Trotzdem wird um den Ansatz gestritten.

Die Theorie war historisch stets eng an politische Fragen geknüpft. Gerade seit dem Aufflammen des Konflikts um den Gazastreifen ist Postkolonialismus zum Gegenstand des laufenden Kulturkampfes geworden. Die einen sehen darin eine linke Ideologisierung. Einige Vertreterinnen der Theorie reduzieren umgekehrt kritische Einwände vorschnell auf einen Angriff von Rechten.

«Ehemalige koloniale Einflussgebiete, China, Indien, Katar, Saudi-Arabien und Iran, sind längst globale Player geworden.»

Und das kritisieren Sie?

Ja, ich denke, eine solche Wagenburgmentalität fördert den Kulturkampf. Geistes- und Sozialwissenschaften stehen für kritische Reflexion – auch der eigenen Vorstellungen. Es muss möglich sein, sich gegen den politischen Angriff auf die Autonomie der Forschung zu wehren und gleichzeitig auch bestimmte Aspekte der eigenen Theorie zu kritisieren.

Welche Aspekte?

Die postkoloniale Theorie ist ein Kind der 1970er. Der Westen als Täter gegen den unterdrückten Rest der Welt. Es gibt eine Tendenz des Schwarz-Weiss-Denkens, das nicht in unsere heutige multipolare Welt passt. Ehemalige koloniale Einflussgebiete, China, Indien, Katar, Saudi-Arabien und Iran, sind längst globale Player geworden. Postkoloniale Ansätze tun sich schwer, islamistischen, russischen und chinesischen Imperialismus gleichermassen kritisch in den Blick zu nehmen. Selektive Kritik spielt geopolitisch den Falschen in die Hände.

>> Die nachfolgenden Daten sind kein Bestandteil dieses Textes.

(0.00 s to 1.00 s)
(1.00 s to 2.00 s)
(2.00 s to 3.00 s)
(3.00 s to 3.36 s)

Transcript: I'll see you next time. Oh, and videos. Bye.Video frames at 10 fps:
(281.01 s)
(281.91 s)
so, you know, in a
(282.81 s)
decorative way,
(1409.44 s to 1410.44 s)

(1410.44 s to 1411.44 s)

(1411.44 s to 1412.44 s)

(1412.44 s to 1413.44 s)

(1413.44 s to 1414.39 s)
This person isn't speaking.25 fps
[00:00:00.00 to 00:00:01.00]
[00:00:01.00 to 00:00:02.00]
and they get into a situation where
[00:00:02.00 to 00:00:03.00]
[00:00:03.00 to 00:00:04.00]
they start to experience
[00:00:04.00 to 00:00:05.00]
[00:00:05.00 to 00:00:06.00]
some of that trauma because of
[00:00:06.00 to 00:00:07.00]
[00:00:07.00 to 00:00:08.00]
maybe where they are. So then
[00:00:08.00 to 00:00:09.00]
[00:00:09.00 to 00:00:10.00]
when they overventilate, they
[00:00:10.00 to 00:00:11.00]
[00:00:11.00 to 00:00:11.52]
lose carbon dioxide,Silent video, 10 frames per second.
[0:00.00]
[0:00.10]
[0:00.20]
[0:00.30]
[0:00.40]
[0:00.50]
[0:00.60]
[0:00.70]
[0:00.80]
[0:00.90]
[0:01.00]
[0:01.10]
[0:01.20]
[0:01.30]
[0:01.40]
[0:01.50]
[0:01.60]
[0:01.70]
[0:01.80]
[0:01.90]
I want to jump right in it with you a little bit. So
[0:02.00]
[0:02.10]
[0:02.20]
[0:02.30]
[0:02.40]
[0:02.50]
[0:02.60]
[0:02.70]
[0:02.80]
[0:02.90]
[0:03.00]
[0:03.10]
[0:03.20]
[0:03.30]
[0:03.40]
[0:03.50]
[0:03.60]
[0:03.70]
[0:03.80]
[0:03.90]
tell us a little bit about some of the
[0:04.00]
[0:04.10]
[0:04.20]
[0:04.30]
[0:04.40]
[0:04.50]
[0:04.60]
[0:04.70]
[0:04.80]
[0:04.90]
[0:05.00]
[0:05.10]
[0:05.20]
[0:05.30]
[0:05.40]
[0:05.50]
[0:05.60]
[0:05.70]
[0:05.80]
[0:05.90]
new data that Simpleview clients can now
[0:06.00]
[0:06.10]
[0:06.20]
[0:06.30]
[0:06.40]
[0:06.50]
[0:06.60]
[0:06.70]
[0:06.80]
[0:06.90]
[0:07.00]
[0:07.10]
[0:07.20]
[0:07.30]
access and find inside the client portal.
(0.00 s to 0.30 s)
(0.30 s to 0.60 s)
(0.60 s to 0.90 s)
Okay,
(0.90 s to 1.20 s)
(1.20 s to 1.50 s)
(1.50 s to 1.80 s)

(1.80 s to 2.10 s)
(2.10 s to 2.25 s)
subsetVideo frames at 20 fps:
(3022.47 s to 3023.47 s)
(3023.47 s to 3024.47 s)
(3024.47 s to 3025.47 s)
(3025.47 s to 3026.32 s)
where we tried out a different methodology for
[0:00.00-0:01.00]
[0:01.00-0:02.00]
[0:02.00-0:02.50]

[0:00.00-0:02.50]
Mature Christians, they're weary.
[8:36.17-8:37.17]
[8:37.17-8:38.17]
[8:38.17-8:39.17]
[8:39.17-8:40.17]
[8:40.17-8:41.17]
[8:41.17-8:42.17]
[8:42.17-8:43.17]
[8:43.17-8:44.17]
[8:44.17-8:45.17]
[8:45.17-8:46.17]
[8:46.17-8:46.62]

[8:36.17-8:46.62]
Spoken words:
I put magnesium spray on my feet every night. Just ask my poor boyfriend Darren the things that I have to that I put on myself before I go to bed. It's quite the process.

«Ich finde es stark, dass sich Studierende für einen differenzierten Debattenraum einsetzen. Genau das brauchen wir!»

Kurz: Die postkoloniale Theorie ist selbst eurozentristisch.

(Lacht.) Ja, das ist eine richtige Beobachtung. Kluge Forschende haben erkannt, dass die postkoloniale Forschung im Kern auch ihrem eigenen Anspruch nicht gerecht wird.

Sie übten neulich an einer Podiumsdiskussion in Basel Selbstkritik. Wie kam das an?

Ich finde es stark, dass sich Studierende für einen differenzierten Debattenraum einsetzen. Genau das brauchen wir! Klar gab es eine Fraktion im Publikum, die keine Kritik hören wollte. Aber ich bin überzeugt, das ist nur eine laute Minderheit. Leider war auch auf dem Podium die Wagenburgmentalität zu spüren – nach dem Motto: Kritik muss in der Familie bleiben. Das schadet dem Verhältnis von Wissenschaft und Öffentlichkeit. Wir sind ja keine politische Partei.